L'opéra-bouffe se digère bien

Opera / A l'opéra de Lyon, on remet ça : un Offenbach, une Vie Parisienne, un Laurent Pelly et le tour est joué. La magie opère avec fulgurance : c'est jouissif, décalé, drôle… Pascale Clavel


Jacques Offenbach et Laurent Pelly : entre le compositeur et le metteur en scène, c'est une histoire d'amour comme on en voudrait toujours. Une alchimie totale, un duo de choc, une osmose qui traverse l'espace-temps. Offenbach compose sa Vie Parisienne voilà presque un siècle et demi. La satire qu'il fait de la société n'a rien perdu de son mordant ; troublant, car on pourrait croire qu'il est un de nos contemporains.
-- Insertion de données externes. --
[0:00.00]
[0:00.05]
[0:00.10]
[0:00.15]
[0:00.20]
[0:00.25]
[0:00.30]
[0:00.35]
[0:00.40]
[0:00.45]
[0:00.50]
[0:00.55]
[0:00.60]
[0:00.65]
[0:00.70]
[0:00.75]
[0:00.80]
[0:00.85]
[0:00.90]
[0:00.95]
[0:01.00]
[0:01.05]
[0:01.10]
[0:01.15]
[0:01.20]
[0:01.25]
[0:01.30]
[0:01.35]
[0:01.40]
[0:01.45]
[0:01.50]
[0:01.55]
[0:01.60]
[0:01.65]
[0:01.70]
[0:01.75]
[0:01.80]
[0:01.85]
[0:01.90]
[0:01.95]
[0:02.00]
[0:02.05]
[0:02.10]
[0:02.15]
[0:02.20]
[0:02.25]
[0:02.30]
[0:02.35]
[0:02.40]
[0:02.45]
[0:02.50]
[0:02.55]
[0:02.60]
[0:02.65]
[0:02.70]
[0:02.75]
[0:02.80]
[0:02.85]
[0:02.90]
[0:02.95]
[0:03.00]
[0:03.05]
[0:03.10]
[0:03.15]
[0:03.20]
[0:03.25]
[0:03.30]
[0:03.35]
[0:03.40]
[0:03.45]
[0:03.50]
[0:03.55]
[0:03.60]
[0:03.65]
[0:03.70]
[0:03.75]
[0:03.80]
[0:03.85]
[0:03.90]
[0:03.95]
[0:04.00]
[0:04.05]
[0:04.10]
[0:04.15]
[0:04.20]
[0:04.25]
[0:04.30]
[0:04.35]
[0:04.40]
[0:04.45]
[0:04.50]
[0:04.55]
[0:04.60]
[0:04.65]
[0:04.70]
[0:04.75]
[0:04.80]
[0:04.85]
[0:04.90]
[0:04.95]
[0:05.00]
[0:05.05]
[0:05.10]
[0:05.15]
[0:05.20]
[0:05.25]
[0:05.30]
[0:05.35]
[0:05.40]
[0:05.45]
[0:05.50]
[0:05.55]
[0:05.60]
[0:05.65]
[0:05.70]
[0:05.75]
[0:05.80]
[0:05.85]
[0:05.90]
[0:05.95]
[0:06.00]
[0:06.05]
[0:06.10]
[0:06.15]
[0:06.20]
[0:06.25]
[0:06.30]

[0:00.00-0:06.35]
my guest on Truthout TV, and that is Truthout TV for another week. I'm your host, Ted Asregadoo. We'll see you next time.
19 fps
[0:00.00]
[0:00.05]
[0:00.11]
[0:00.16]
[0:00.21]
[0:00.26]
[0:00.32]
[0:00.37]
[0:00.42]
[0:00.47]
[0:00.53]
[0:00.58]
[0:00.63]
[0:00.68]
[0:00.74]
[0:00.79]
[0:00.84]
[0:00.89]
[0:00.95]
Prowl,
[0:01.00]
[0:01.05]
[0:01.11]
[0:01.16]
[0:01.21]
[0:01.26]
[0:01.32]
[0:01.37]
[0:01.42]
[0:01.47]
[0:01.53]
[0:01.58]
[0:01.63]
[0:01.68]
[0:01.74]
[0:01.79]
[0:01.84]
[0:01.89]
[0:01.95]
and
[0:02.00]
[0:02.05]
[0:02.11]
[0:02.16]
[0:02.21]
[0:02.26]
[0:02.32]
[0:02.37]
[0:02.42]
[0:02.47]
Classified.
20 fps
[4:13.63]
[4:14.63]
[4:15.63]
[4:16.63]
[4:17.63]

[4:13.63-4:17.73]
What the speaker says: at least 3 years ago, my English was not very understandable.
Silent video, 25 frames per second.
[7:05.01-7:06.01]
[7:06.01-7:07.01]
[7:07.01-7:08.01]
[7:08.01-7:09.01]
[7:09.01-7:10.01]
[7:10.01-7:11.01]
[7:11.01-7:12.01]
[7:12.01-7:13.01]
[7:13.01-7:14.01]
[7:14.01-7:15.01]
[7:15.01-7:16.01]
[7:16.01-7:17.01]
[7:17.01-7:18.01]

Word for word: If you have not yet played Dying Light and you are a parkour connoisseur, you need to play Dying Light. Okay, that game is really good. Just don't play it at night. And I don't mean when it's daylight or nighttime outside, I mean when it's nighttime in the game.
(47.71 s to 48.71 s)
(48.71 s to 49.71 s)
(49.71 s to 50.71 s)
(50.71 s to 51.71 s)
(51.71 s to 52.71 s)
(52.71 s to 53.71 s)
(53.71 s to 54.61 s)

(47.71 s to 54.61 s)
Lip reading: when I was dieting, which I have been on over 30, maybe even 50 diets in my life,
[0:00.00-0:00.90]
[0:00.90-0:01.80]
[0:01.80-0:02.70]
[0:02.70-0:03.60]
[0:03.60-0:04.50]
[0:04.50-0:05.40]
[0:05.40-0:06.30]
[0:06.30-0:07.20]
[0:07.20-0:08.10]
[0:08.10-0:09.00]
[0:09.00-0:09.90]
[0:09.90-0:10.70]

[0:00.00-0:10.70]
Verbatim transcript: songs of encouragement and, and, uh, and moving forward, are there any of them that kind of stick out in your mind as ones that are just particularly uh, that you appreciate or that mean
Cette Vie Parisienne fonctionne à merveille parce qu'Offenbach croque avec justesse une société bouffie d'orgueil, remplie de ses petites convictions, engoncée dans des certitudes molles, truffée de rapports bling-bling au monde. Dans cette œuvre, les intrigues vont bon train, se chevauchent et s'interpénètrent. La musique d'Offenbach y est simplement délirante, légère, enivrante et entêtante. Dès la première, en 1866, elle a connu un succès phénoménal, triomphe magnifiquement orchestré par les directeurs du Théâtre du Palais-Royal d'alors. La finesse d'Offenbach et de ses deux librettistes (Meilhac et Halévy) a été d'offrir aux touristes le Paris qu'ils attendaient, son champagne, ses lumières, ses amours sans lendemain, tout en se moquant ouvertement de ces mêmes touristes. À l'origine, elle a été jouée plus de 260 fois.

Les recettes de Pelly

Laurent Pelly, fin connaisseur des œuvres d'Offenbach, revient à Lyon avec cette version très revigorante de La Vie Parisienne. Quelques râleurs risquent de crier au scandale parce que l'Opéra de Lyon fait du réchauffé ; d'autres sont déjà dans les starting blocks et attendent avidement la première. Elle a déjà été donnée fin 2007 avec le même metteur en scène. Oui mais voilà, Pelly joue dans la cour des grands, il sait chaque fois faire du neuf avec de l'ancien. Les mêmes ingrédients vont créer les mêmes effets : du rythme, des gags drolatiques où l'on s'agite beaucoup, tout cela dans un décor géantissime et coloré de Chantal Thomas. Quant à la distribution, rien à dire. Une ribambelle d'excellents chanteurs vont s'en donner à gorges déployées : Jean-Sébastien Bou campe un Raoul de Gardefeu décomplexé, Laurent Naouri un baron de Gondremarck à l'humour ravageur. Côté fosse, on attend beaucoup du chef d'orchestre Gérard Korsten. Va-t-il savoir, comme à son habitude, faire jaillir les sons comme des feux d'artifices ? Donner aux musiciens l'envie d'en découdre avec une partition savoureusement sucrée ? Quelle que soit la réponse, c'est un bel opéra-bouffe qui nous est donné à déguster.